Whereas Puerto Rico has the identical federal protections for LGBTQ people as the remainder of the U.S., help for the trans group on the native and state degree isn’t there, activists say. Earlier this 12 months, governor Pedro Pierluisi issued a state of emergency to stop and shield girls towards sweeping gender violence amid a wave of femicides. After preliminary backlash from trans girls for not particularly naming them within the order, Pierluisi clarified in a “Good Morning America” interview that they’re a part of the measure.
Marielle Nicole De León Toledo, who can be a part of La Sombrilla Cuir, advised CBS Information that the island has not embraced trans individuals, together with herself.
“You may inform that the tradition right here continues to be not prepared to just accept us…They pity us once we once we die, once we get murdered, and when violent issues occur to us, however not often, they’re there for us, once we want housing, we want medical assist, we want all of the important providers that everyone else on this island wants,” De León mentioned.
Police officers say they’ve labored to fight prejudice inside the power. After coverage adjustments in 2019, officers obtained coaching on dealing with incidents involving transgender victims, together with figuring out them by the gender with which they determine. Sergeant Yvette Rivera, who oversees the unit of crimes towards girls and home violence, advised CBS Information that personnel, particularly older ones and a few of these with conservative non secular beliefs, have been immune to observe by.
“They needed to assimilate to terminology within the insurance policies, which is breaking what they understood culturally,” Rivera mentioned in Spanish. “The definitions went towards what we discovered as youngsters and what we’ve discovered culturally of what’s right or not.”
To Rivera’s data, there has not been a criticism from a trans individual concerning misgendering — however she insisted that anybody with a criticism ought to come ahead.
Throughout American states and territories, Puerto Rico was rated as “medium” by the Motion Development Undertaking, a nonprofit suppose tank that points scores primarily based on the variety of legal guidelines and insurance policies that promote equality for LGBTQ people. Trans Puerto Ricans can change their gender on driver’s licenses and delivery certificates. Nevertheless, Puerto Rico lacks legal guidelines explicitly defending trans individuals from discrimination in housing, credit score and lending and public lodging, corresponding to a restaurant denying lavatory service to a trans individual on the idea of their gender id, in line with the venture.

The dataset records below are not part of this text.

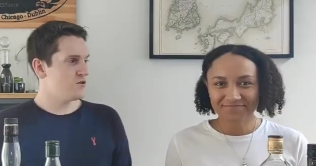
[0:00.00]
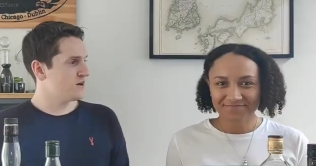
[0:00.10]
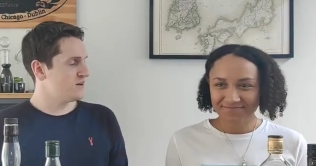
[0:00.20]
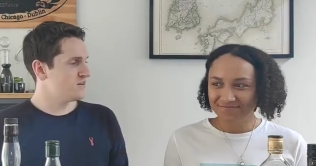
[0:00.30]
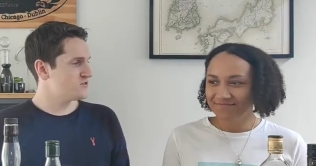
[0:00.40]

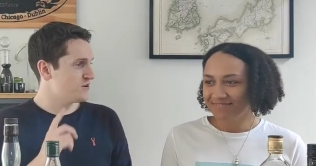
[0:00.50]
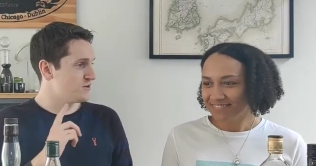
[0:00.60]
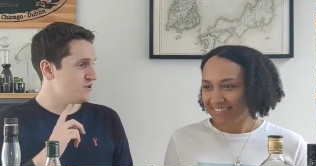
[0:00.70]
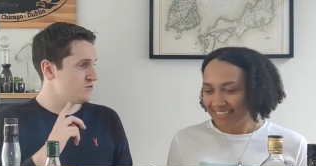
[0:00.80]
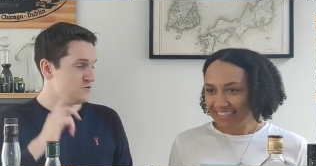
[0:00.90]
Speaker 1: Okay, so now
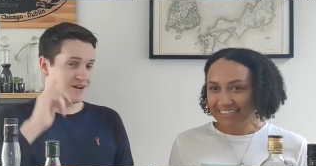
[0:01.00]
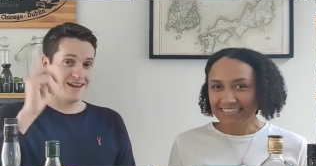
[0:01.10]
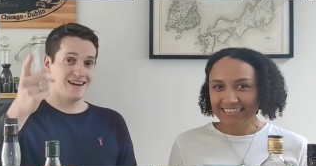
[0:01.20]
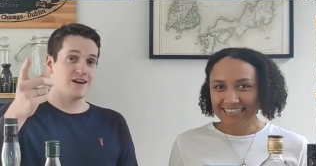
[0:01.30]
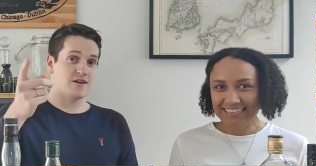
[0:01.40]
you
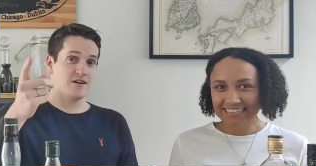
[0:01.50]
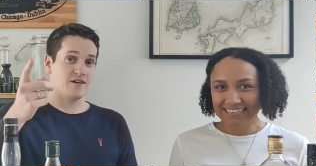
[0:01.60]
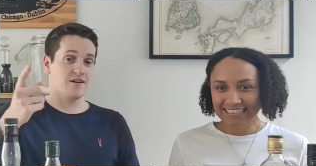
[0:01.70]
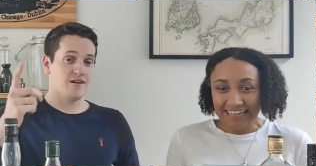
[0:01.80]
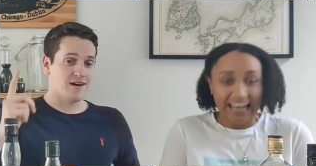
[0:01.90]
get out of
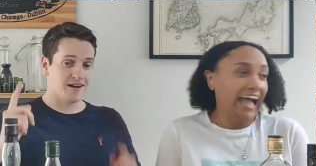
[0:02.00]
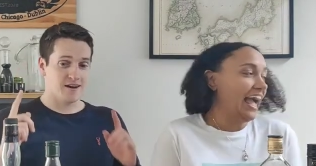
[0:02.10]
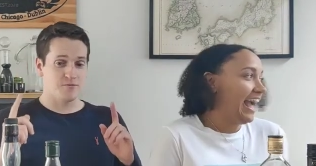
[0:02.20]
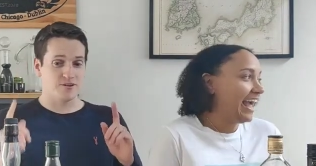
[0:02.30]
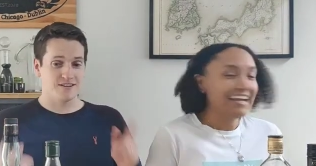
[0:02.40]
here, and I'm
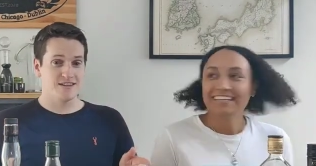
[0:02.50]
going to put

Although former Governor Ricardo Rossello issued an govt order in 2019 that requires establishments in search of a license to observe medication to certify that they won’t provide or carry out conversion remedy, Puerto Rico’s legislature has not handed a full ban on the process, leaving the door open for a future governor to overturn the chief order. The debunked observe seeks to alter an individual’s sexual orientation and gender id by psychological methods.
Activists say discrimination is rampant, notably towards those that don’t bodily current as what’s usually anticipated with gender. Activists say many trans and non-binary individuals face restricted job alternatives due to discrimination, prompting many into decrease paying jobs and even prostitution, which is prohibited in Puerto Rico.
That’s why for Lina, Loverbar is so particular – it’s extra than simply work. It’s a “protected area for my id to be free,” she mentioned.
“It feels such as you’re simply there having an excellent time with associates and folks, folks that perceive you, perceive your troubles,” she mentioned. “And typically you could be unhappy, you’re gonna be annoyed, however individuals will know. They usually’re gonna hear you as a result of the issues that you’ve, are similar to them.”